New report from TCNJ's public health program finds surprising connection between social instability and government vaccine promotion in the media.
These startling findings demonstrate the importance of original research to challenge conventional wisdom.
EWING, NJ November 10, 2022 – A recent spike in COVID-19 cases in Europe. Fears of an upcoming virus-surge this winter. And a lagging booster rate in the U.S. These signs spell trouble for the prospects of moving beyond the pandemic. Amid grim predictions, a new study from public health students and faculty in the newly rebranded School of Nursing and Health Sciences (SNHS) at The College of New Jersey (TCNJ) finds media outlets in socially unstable nations are more supportive of government vaccine efforts.
Senior student-author, Mia Gomes, Class of 2023, explains, “This cross-national study’s findings are surprising. Media in less socially stable (often developing) countries are notorious for often representing elite interests, but they appear to represent the interests of the most vulnerable in this instance, calling for more government intervention to reduce vaccine hesitancy.” Peer-coauthors include Danielle Nicoletti, Jai Sookram, Jessica Farrell and Courtney Sacco, all of whom attend or graduated from The College of New Jersey.
Gomes, a public health student, presented the study, “Cross-national news coverage of vaccine hesitancy: Community structure theory, political instability, and privilege,” at the biannual April 2022 University of Kentucky Health Communication Conference in Lexington, KY—the oldest national health communication conference in the U.S.
Leaning on a Global Peace Index—a renowned measurement of national security and stability—the investigation compares media coverage across 19 nations and in every continent, ranging from Turkey to Thailand and Russia to Zambia. Overall, social instability is robustly connected to media coverage emphasizing more government responsibility for COVID-19 responses.
TCNJ Professor of Communication Studies and Public Health, and the paper’s scholar-coauthor, Dr. John C. Pollock, says, “Although relatively privileged countries buffered from economic uncertainty can be expected to support government efforts to help the less fortunate, in this case countries privileged by high levels of stock investment from other countries and with high female life expectancy surprisingly manifested less media support for government efforts to reduce vaccine hesitancy. These startling findings demonstrate the importance of original research to challenge conventional wisdom."

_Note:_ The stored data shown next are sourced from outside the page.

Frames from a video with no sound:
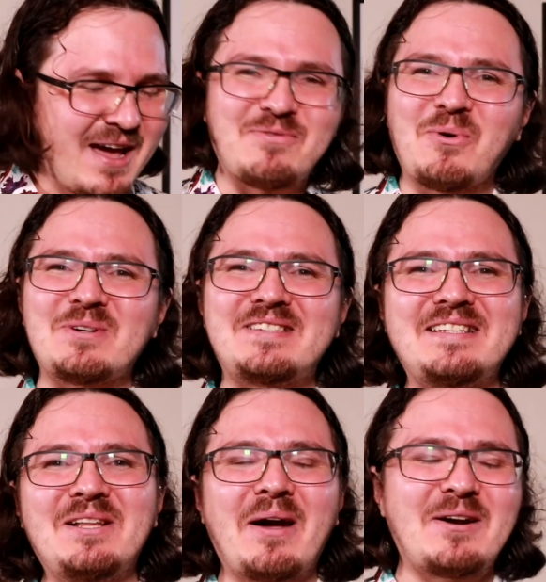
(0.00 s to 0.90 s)
of course,
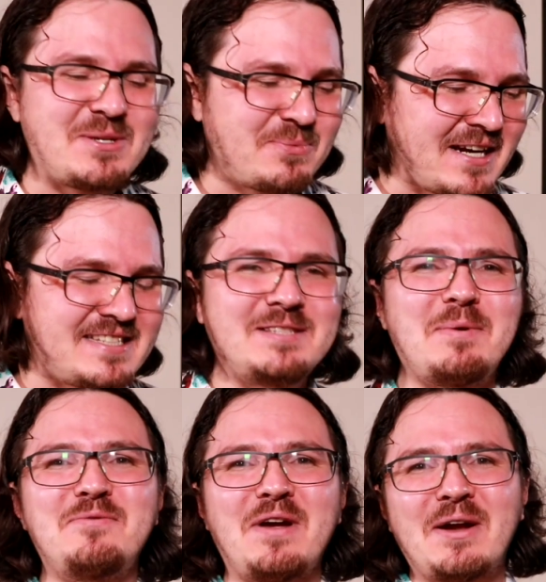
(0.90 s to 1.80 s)
the low energy price has
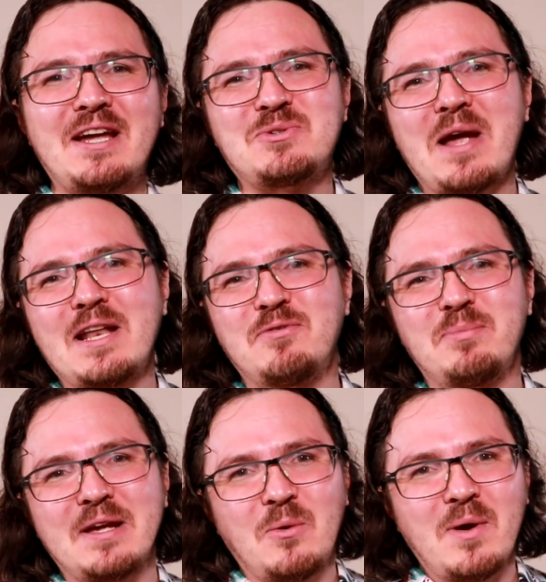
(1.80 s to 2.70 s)
been very attractive for
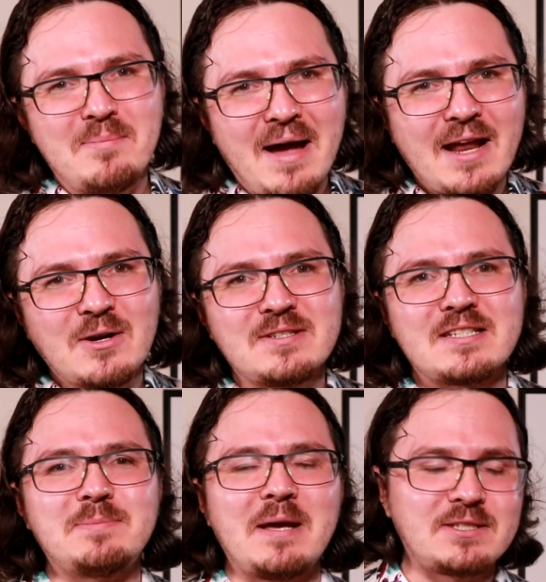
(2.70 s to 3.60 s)
Bitcoin miners,
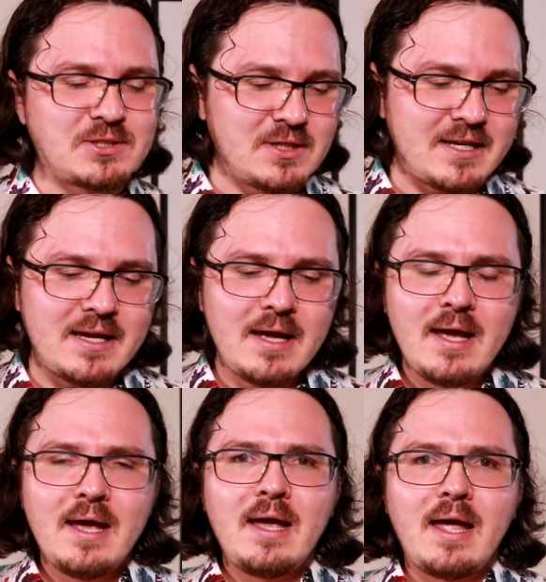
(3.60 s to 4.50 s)
especially
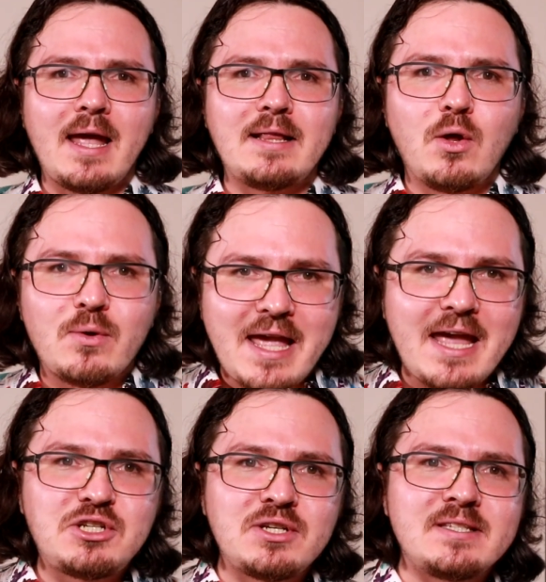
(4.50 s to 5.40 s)
in
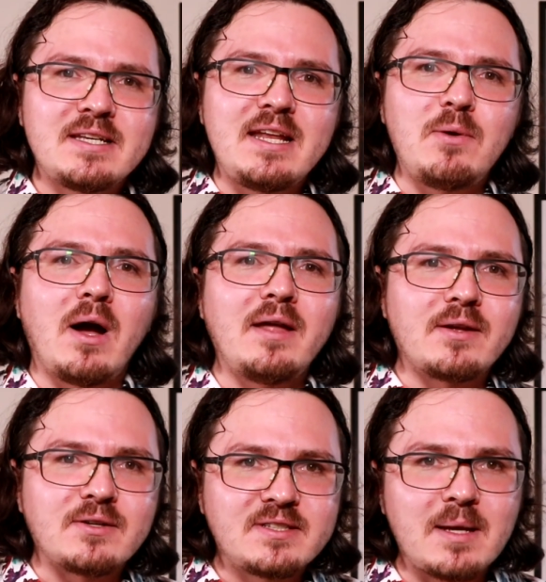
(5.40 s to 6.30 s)
locations in Iran
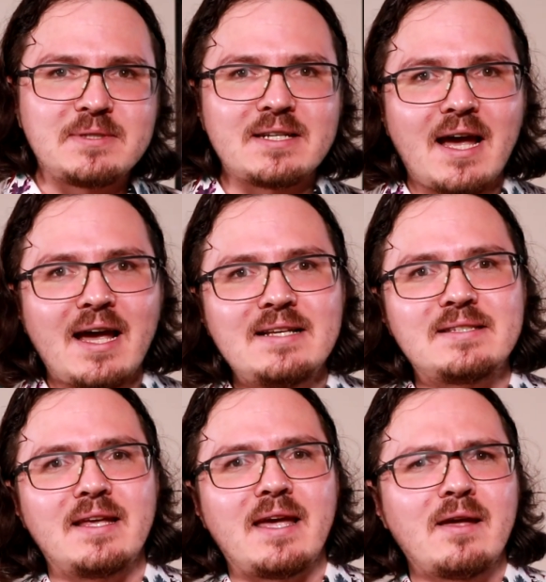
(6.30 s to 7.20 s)
that are
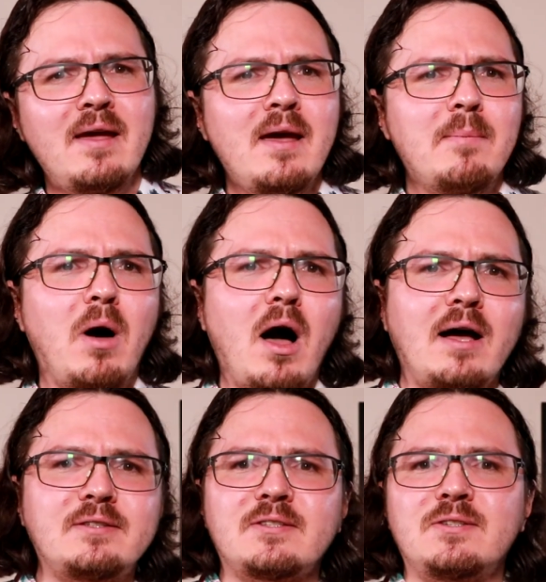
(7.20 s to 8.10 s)
subsidized, like
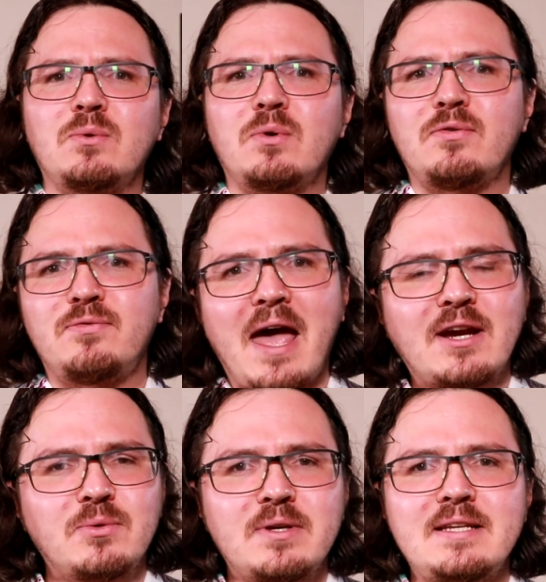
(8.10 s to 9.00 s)
mosques or
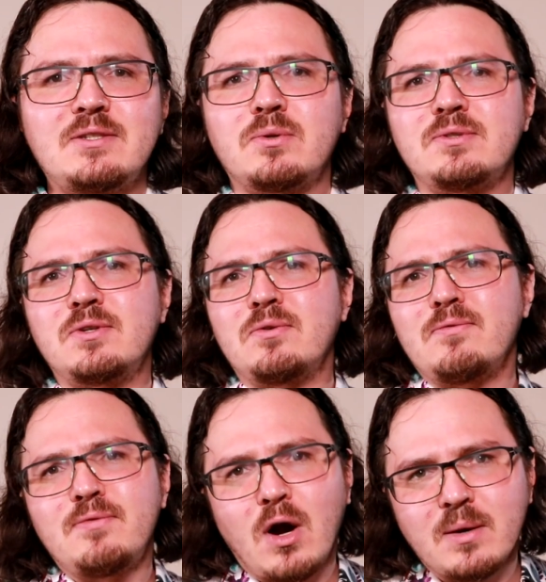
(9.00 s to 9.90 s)
factories or certain
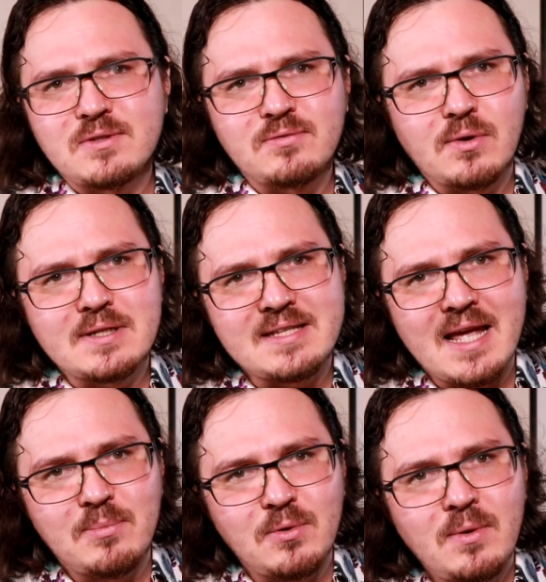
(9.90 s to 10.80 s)
farms, for
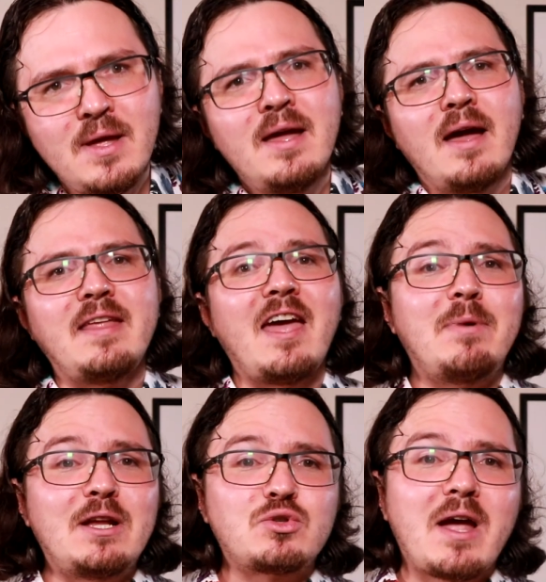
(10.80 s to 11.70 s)
example, and they have
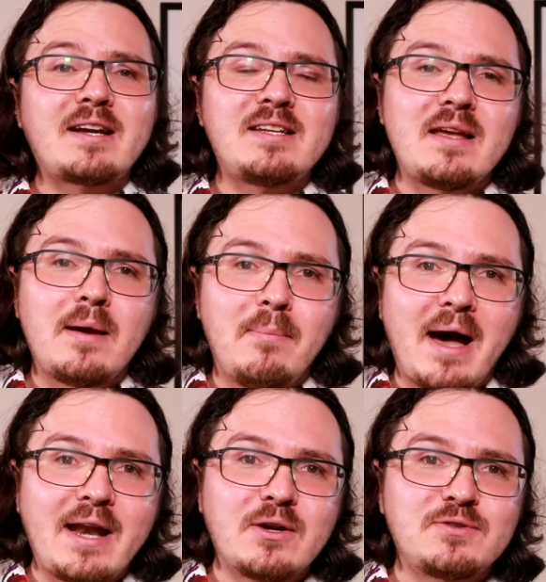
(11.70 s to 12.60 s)
been attracting
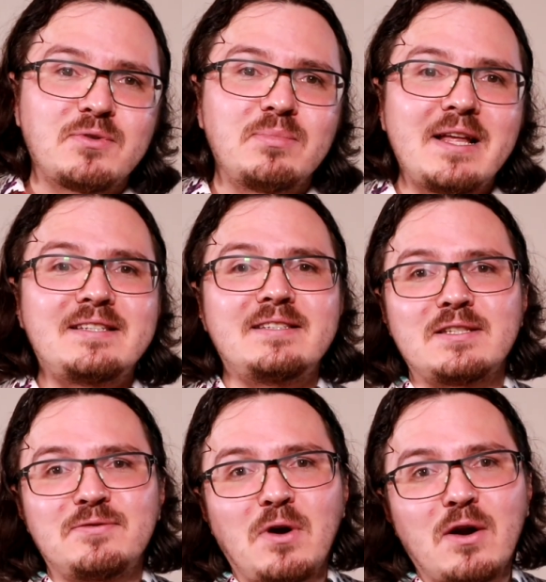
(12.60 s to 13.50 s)
miners from places
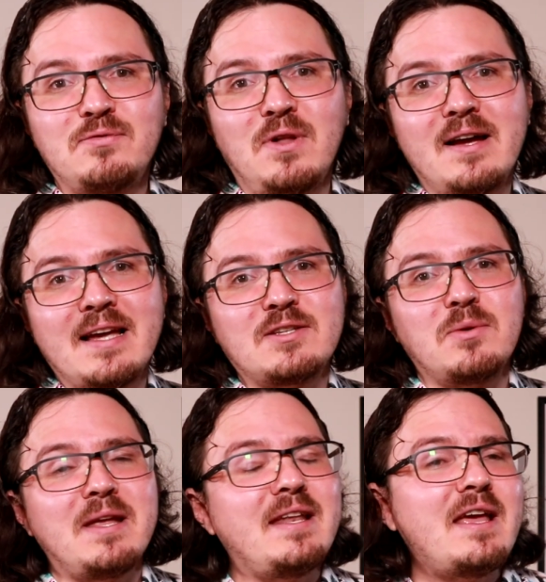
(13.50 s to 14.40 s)
as far flung as
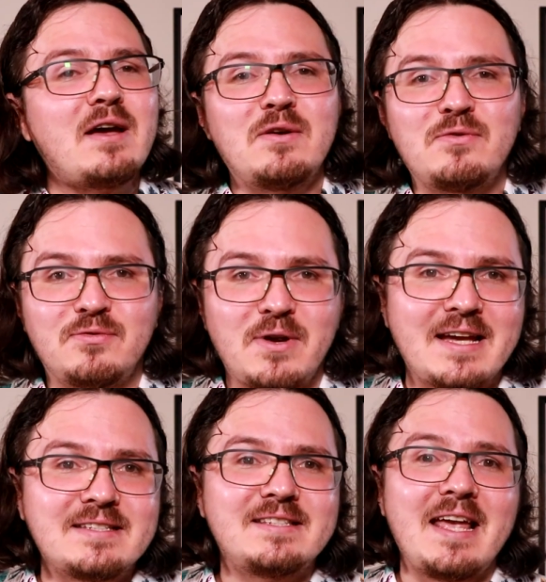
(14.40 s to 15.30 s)
Armenia,
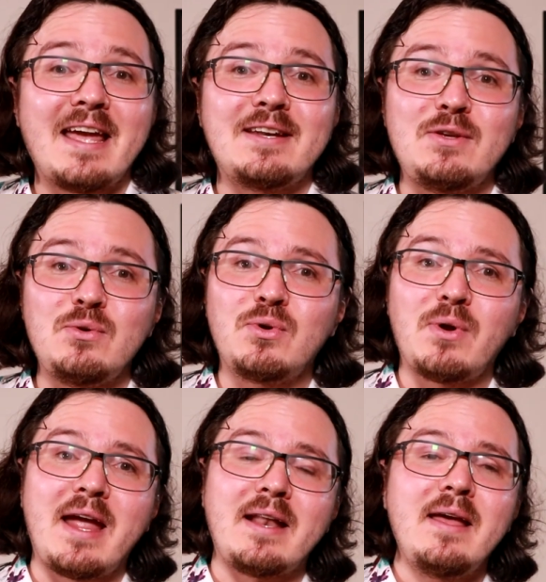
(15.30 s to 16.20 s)
France, and
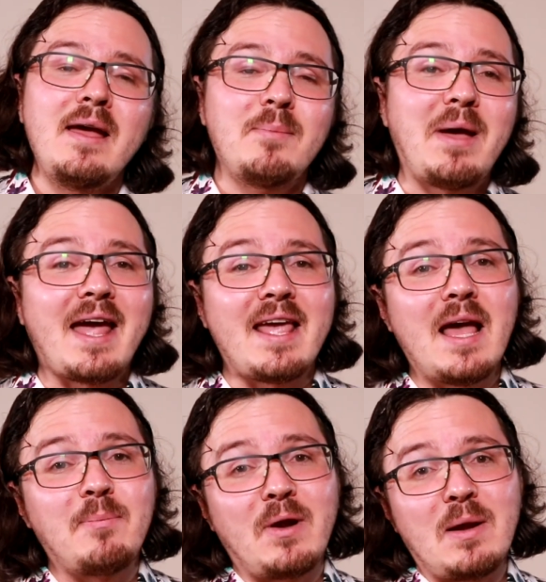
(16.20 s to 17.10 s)
Ukraine, backing
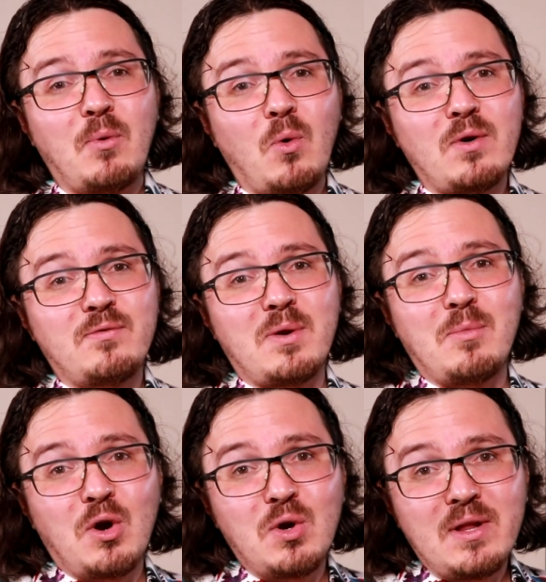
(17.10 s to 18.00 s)
up a report
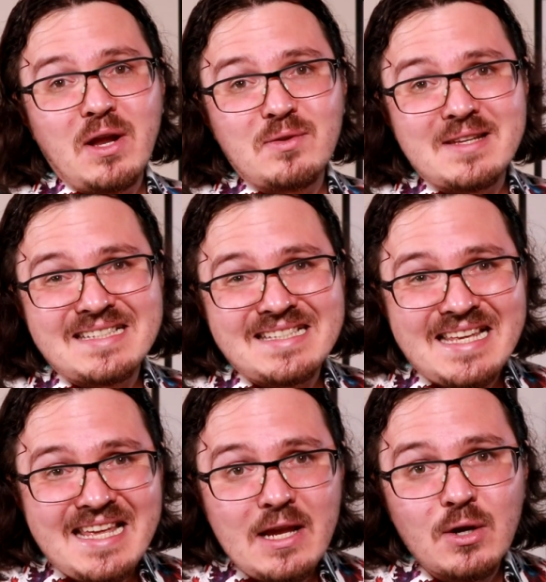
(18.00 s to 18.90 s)
from earlier this
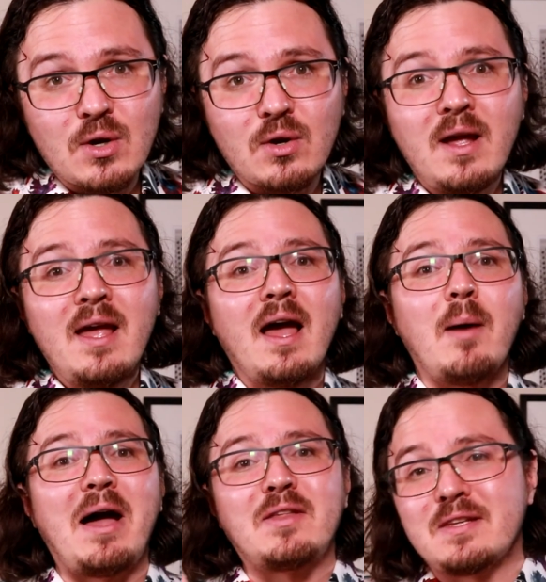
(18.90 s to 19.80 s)
year
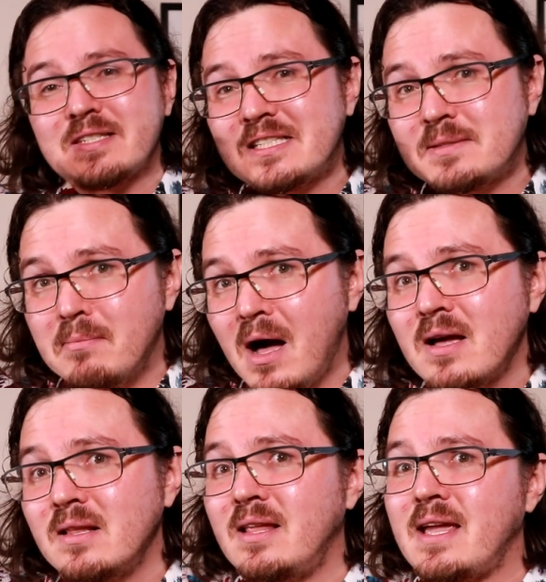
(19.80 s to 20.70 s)
about the
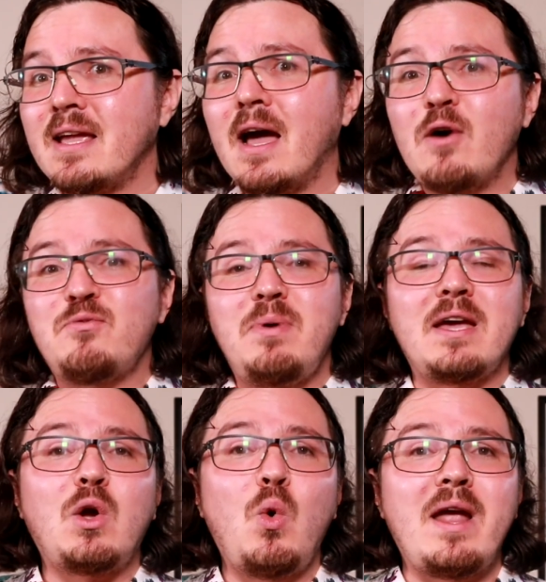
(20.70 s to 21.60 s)
smuggling of
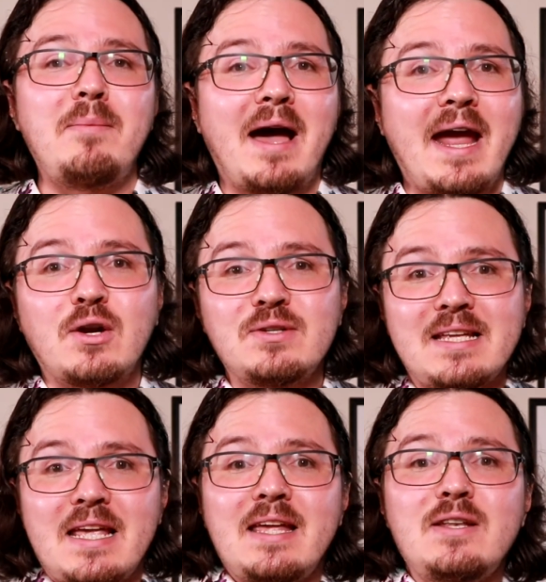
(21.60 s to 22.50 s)
Bitcoin
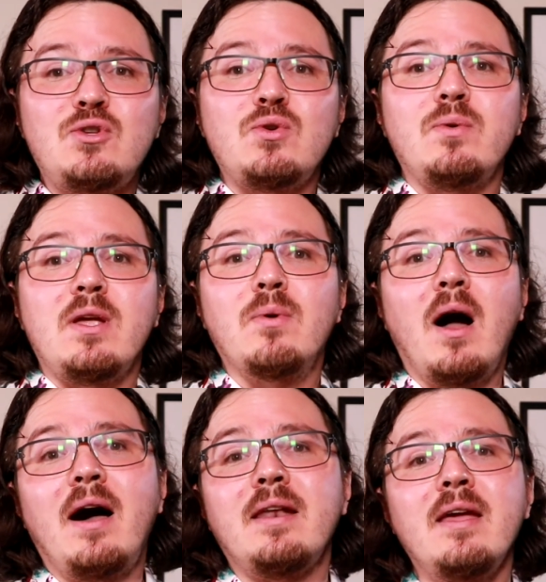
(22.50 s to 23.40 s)
miners into
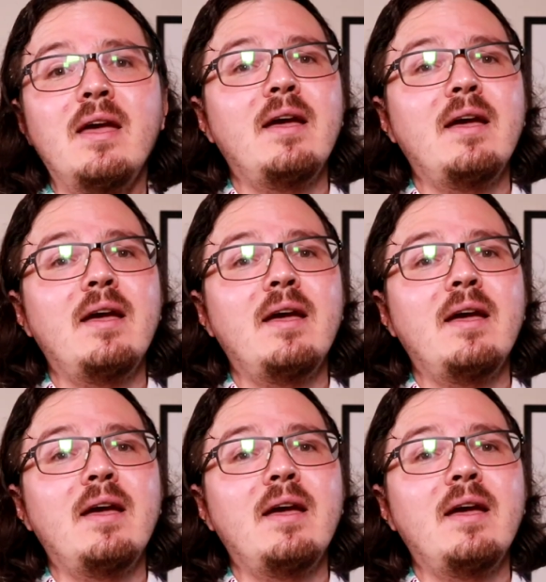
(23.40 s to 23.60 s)
Iran.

TCNJ’s School of Nursing and Health Sciences’ Dean Carole Kenner explains, “This groundbreaking study suggests that people in more socially stable countries like the U.S. aren’t just confused about getting a booster shot, but they might not receive media encouragement to do so. Our pioneering students and faculty remain field-leaders in public health and the broader health sciences sector, and our School is proud to offer helpful insights to key decision-makers—locally and nationally.” The School rebranded in 2022 to reflect its robust and diverse, cross-disciplinary health science curricula.
TCNJ’s School of Nursing and Health Sciences educates aspiring health professionals to become future leaders across the healthcare industry. Faculty work closely with local healthcare partners to provide students with applicative skills and foundational knowledge. The nationally acclaimed school is dedicated to preparing individuals—through programs in nursing, public health, exercise science and physical education teaching—for the many rewards of guiding people, communities, and populations toward improved health outcomes. The School is nationally recognized as a Healthy People 2030 Champion.